The country's largest luxury car chauffeur company has already installed a surveillance system called DriveCam throughout its high-priced fleet of Mercedes Benzes, Rolls-Royces and other top-flight cars.
"It's an amazing piece of technology," said David Seelinger, owner of EmpireCLS Worldwide Chauffeured Transportation. "It's been a tremendous benefit to us financially."
Annual payout costs for accidents have dropped more than $500,000 as the cameras often prove Empire's drivers weren't to blame, Seelinger said.
The company also has used the technology to identify drivers who needed more training, Seelinger said.
Some yellow cabs and livery cars have cameras pointed toward the interior to deter crime or give police clues for investigations.
Cameras on the outside of cabs is something new - and struck the wrong chord with Bhairavi Desai, president of the Taxi Worker's Alliance, a drivers' advocacy group.
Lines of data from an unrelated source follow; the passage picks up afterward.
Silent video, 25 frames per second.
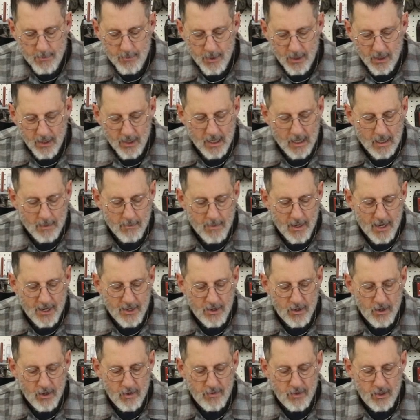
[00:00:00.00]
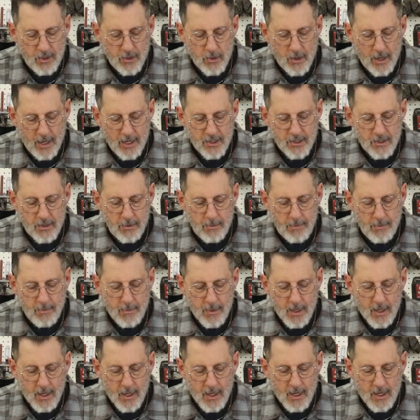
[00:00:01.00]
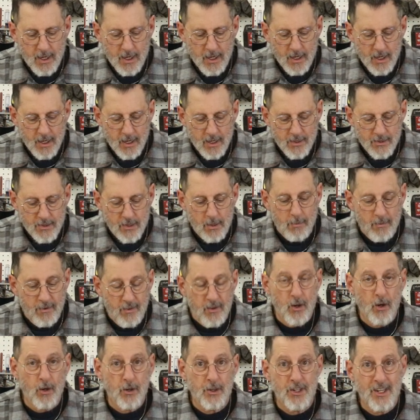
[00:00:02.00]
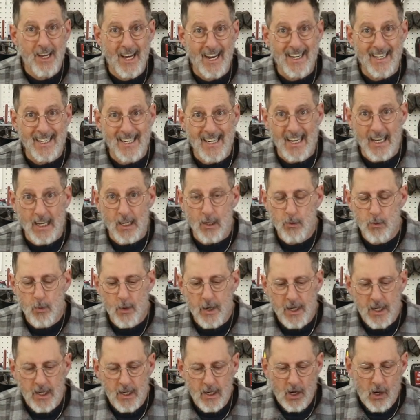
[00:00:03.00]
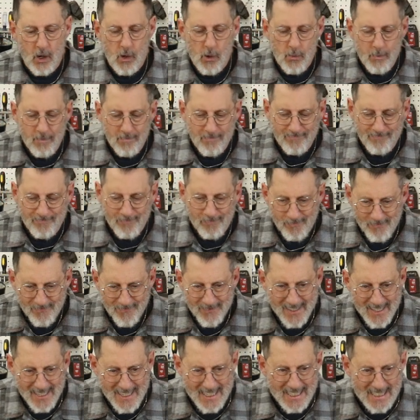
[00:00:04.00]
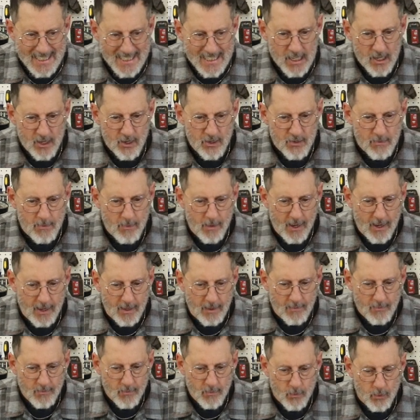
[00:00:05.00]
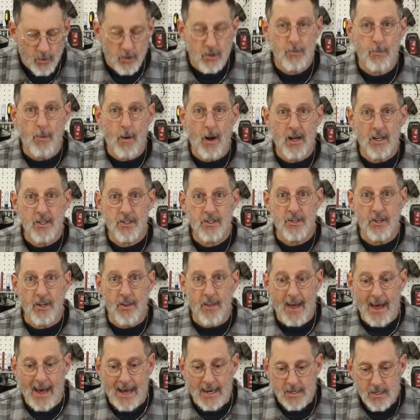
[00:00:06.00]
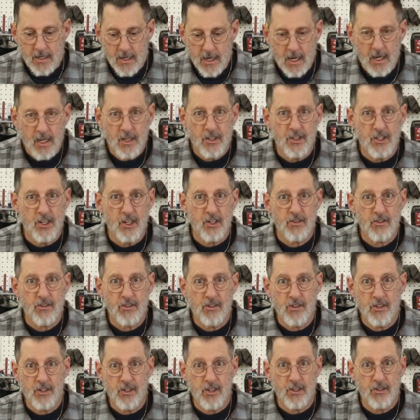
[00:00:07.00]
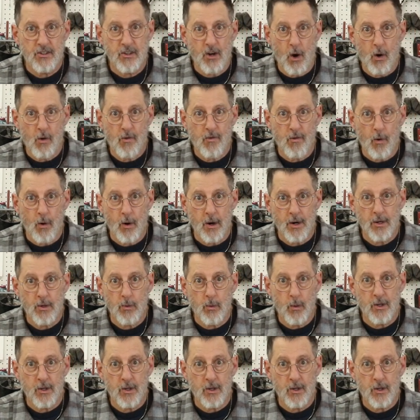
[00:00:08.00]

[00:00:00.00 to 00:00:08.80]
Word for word: Building up my nerve to try some some of your techniques. Well, you know, here's my response to that. Just just go for it.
"I thought in America the law was you're innocent until proven guilty," Desai said. "This would absolutely be an invasion of privacy. It's intrusive."
David Pollack, director of the Committee for Taxi Safety, said any program should be voluntary because owners could have trouble affording the cameras. Still, he believed the technology could lead to lower insurance costs.
There were 9,736 accidents involving a yellow cab or livery car in the city in 2006, the latest year available, the state Department of Motor Vehicles said. That's about 2,400 fewer than in 2003.
The TLC couldn't say when the pilot program would begin or how many cabs would be involved.